La tension sociale est très vive au Bénin depuis le lancement, mardi, d’un mouvement de grève générale. Cette grève fait suite à l’échec des négociations entre le gouvernement et les syndicats de travailleurs. Il en résulte une crise sans précédent dans tous les secteurs de la vie économique, qui met mal-à-l’aise la classe politique.
De notre correspondant Sessi Tonoukouin
Impossible de couper la poire en deux. Voilà qui traduit bien le bras de fer qui s’installe depuis bientôt soixante douze heures entre les travailleurs béninois et le gouvernement. Fonctionnaires d’Etat à la maison, salles de classe vides, enseignants dans la rue, interventions chirurgicales reportée, longues files d’attentes dans les stations d’essence, rareté des moyens de transport,… Telle a été la morosité sociale que le Bénin a vécu ces dernières heures. Depuis mardi dernier, en effet, tous les secteurs de la vie économique sont paralysés par une grève de 48 heures ou de 72 heures. Toutes les structures syndicales du pays ont suivi religieusement le mot d’ordre lancé. L’administration publique, la santé, l’éducation, les transports et les banques sont les secteurs touchés par les débrayages des travailleurs.
Chapelet de revendications
Si les syndicats en sont arrivés à cette extrêmité, c’est qu’ils ne sont pas parvenus à un accord avec l’Etat béninois. Mais, contrairement aux années précédentes, les syndicalistes semblent plus combatifs et prêts à aller jusqu’au bout. D’autant plus qu’ils sont fortement soutenus dans leur mouvement. « Dans le secteur des écoles publiques, la grève est suivie à 100 %, à part quelques brebis galeuses que nous contrôlons d’ailleurs. Dans l’administration publique, 93% au moins des travailleurs suivent le mouvement. Les échos qui nous parviennent des départements sont rassurants », explique Pascal Todjinou, de la Confédération générale des travailleurs du Bénin.
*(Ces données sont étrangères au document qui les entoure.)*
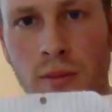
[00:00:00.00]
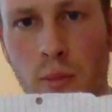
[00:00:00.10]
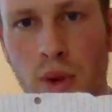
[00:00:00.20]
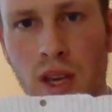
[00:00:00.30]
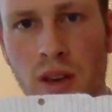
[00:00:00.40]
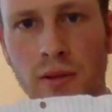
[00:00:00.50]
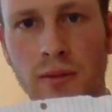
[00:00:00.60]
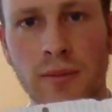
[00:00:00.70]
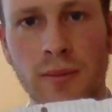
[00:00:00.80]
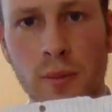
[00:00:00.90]
B,
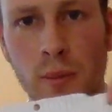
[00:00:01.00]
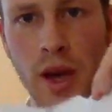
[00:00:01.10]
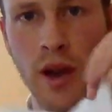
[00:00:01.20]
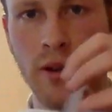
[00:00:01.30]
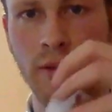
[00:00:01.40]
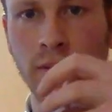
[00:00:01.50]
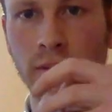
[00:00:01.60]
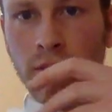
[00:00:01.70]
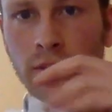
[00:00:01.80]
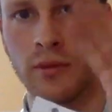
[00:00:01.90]
bear,
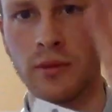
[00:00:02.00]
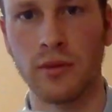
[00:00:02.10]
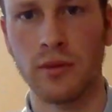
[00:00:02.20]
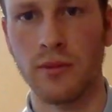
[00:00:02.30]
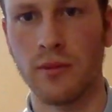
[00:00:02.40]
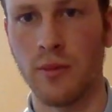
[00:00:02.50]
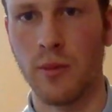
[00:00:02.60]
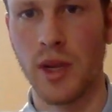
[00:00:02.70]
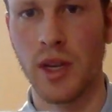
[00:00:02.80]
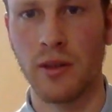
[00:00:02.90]

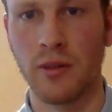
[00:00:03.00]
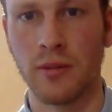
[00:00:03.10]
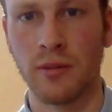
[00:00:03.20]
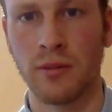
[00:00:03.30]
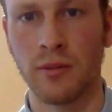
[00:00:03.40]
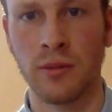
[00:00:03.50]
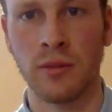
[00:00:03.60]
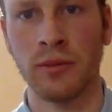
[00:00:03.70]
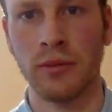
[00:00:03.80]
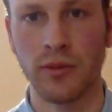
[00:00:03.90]
B.
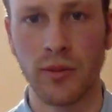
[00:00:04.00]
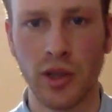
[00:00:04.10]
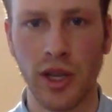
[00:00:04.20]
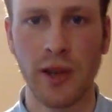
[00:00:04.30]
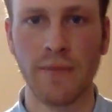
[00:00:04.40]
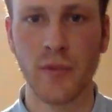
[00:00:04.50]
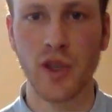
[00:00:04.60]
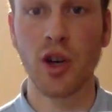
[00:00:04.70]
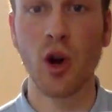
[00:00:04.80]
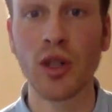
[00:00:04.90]
Okay. You
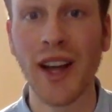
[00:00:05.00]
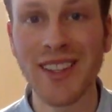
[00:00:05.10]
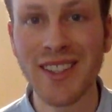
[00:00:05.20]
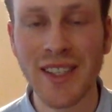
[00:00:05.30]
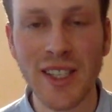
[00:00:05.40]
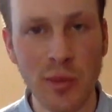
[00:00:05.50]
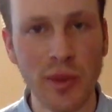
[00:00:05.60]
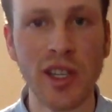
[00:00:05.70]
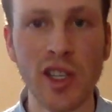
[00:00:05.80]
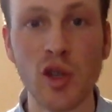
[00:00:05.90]
can hold on to these
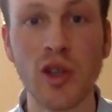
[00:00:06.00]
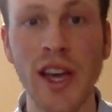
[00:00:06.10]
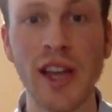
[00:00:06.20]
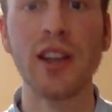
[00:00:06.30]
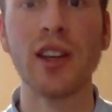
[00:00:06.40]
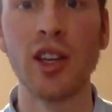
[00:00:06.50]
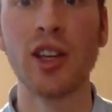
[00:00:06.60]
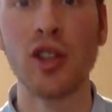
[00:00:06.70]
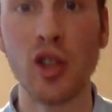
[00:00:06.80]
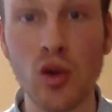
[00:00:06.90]
because you can
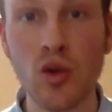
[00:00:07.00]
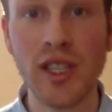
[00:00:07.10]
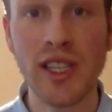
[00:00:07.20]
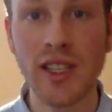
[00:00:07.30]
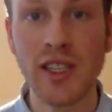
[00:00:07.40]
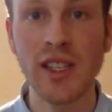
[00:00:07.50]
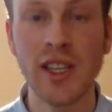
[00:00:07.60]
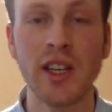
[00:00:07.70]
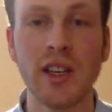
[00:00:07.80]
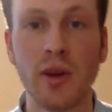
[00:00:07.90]
use these
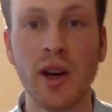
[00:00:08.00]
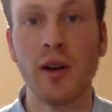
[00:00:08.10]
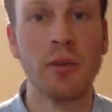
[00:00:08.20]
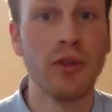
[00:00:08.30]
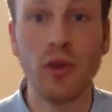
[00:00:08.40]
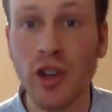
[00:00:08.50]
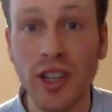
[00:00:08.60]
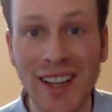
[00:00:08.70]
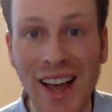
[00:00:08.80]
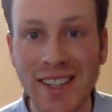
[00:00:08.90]
before your
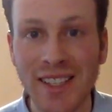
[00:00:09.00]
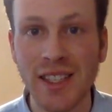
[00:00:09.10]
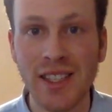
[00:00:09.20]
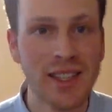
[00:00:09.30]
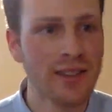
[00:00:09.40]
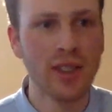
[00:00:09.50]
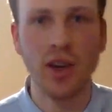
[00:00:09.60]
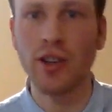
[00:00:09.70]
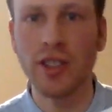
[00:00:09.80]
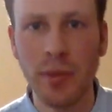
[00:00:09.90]
classes. If it's
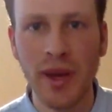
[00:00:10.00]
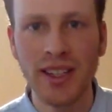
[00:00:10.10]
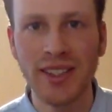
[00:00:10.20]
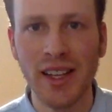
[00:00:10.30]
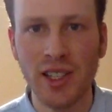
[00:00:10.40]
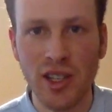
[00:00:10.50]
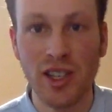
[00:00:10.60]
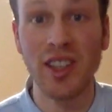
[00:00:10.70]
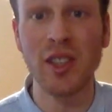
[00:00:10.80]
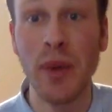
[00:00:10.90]
hard to pay attention,
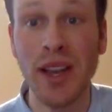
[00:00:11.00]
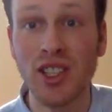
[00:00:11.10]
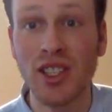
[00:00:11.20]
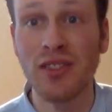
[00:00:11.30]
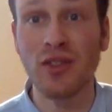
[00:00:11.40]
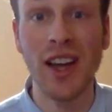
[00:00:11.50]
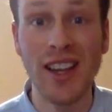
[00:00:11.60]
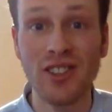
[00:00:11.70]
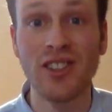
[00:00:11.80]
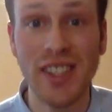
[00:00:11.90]
especially if you
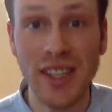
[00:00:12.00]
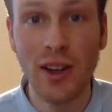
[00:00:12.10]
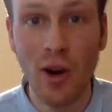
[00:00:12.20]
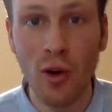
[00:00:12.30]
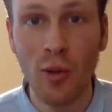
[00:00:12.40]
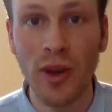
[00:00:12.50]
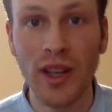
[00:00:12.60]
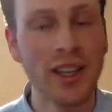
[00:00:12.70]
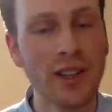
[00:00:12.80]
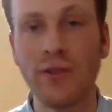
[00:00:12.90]
guys are sitting home,
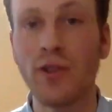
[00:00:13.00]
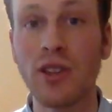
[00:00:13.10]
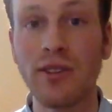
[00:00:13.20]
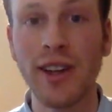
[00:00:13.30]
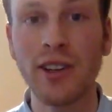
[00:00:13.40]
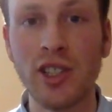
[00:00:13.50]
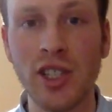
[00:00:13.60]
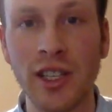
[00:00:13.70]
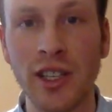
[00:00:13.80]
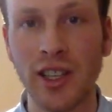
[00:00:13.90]
you're full of
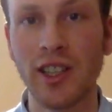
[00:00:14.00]
energy.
Même le secteur privé s’y est mis. « Le secteur privé, que d’aucuns pensaient incapable de respecter le mot d’ordre, a surpris. Ainsi, le secteur des banques, mis à part le cas de l’Eco-Bank, a été gagné par la grève », commente Guillaume Attigbe de la Centrale des syndicats autonomes du Bénin.
Les syndicalistes n’entendent pas démordre de leur action avant l’obtention de toutes leurs revendications. Des revendications que le gouvernement finit par bien connaître. Il s’agit entre autre de l’augmentation à 3 000 FCFA par mois et par enfant du montant de l’allocation familiale, de la révision à la baisse de l’impôt progressif sur traitement des salaires, du respect absolu des liberté syndicales, de la mise en œuvre du régime indemnitaire du personnel de santé toutes catégories confondues, du recrutement massif dans la fonction publique ou encore du démarrage immédiat du paiement des arriérés salariaux découlant de l’abrogation de l’article 25 de la loi des finances de 1987.
Frais de scolarité multipliés par quatre
Vient se greffer sur toutes ces doléances l’épineux problème des étudiants, qui se plaignent de l’augmentation des frais d’inscription, de restauration, de transports et d’hébergement. Désormais, tout nouveau étudiant doit payer la somme de 25 000 FCFA à l’inscription contre 6 200 FCFA initialement.
Depuis l’annonce de cette mesure par les autorités rectorales, deux camps s’opposent. D’un côté, les étudiants estiment qu’il s’agit d’une fuite en avant du gouvernement qui vise à sélectionner l’accès à l’éducation supérieure. Un avis que partage Paul E. Iko, de la Centrale syndicale des travailleurs du Bénin. Il estime que par les hausses tarifaires le gouvernement « sélectionne les enfants des riches pour leur donner le savoir à l’université. Par contre, il abandonne les enfants des pauvres et encourage leur ignorance ». De l’autre, les enseignants exigent l’application des nouvelles mesures avant le démarrage des cours à l’université. La crise secoue notamment les universités de Calavi, au Sud, et de Parakou, au Nord.
Une longue liste qui donne des sueurs froides aux différents membres du gouvernement. Les autorités n’ont d’ailleurs jusque là pas été très bavardes sur ces mouvements sociaux et expliquent le durcissement de ton des travailleurs par une manipulation politique. Le dénouement de ce bras de fer devrait arriver dans les prochains jours. Les autorités devront réagir rapidement si elles ne veulent pas que la grogne s’intensifie et que les ministères continuent à souffrir du manque de personnel.